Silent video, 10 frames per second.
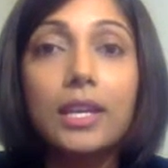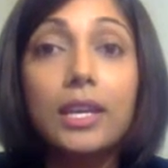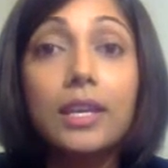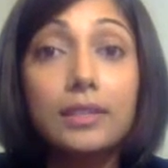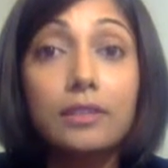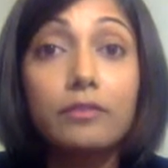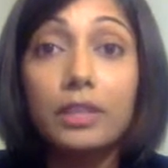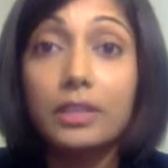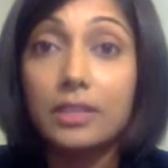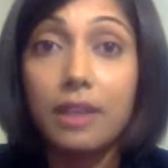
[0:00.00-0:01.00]

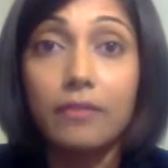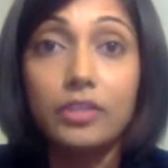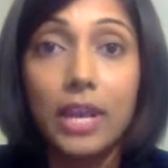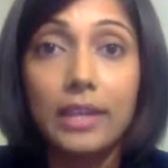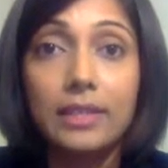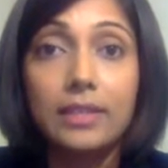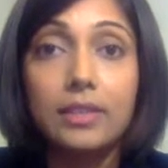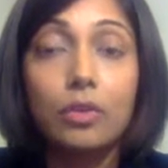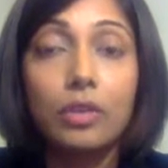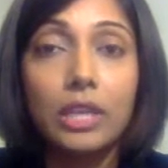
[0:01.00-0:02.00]
Eosinophilic esophagitis,
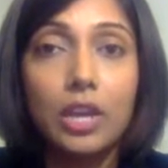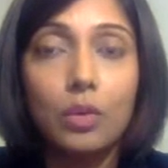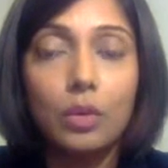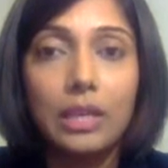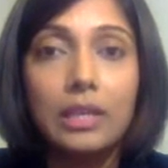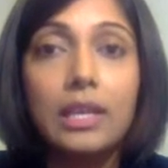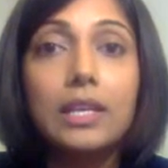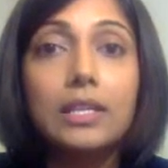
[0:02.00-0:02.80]
or EOE,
::::
_Assignment_
When you reproduce the material, keep every word exact and leave each picture out.

_Your response_
Silent video, 10 frames per second.
[0:00.00-0:01.00]

[0:01.00-0:02.00]
Eosinophilic esophagitis,
[0:02.00-0:02.80]
or EOE,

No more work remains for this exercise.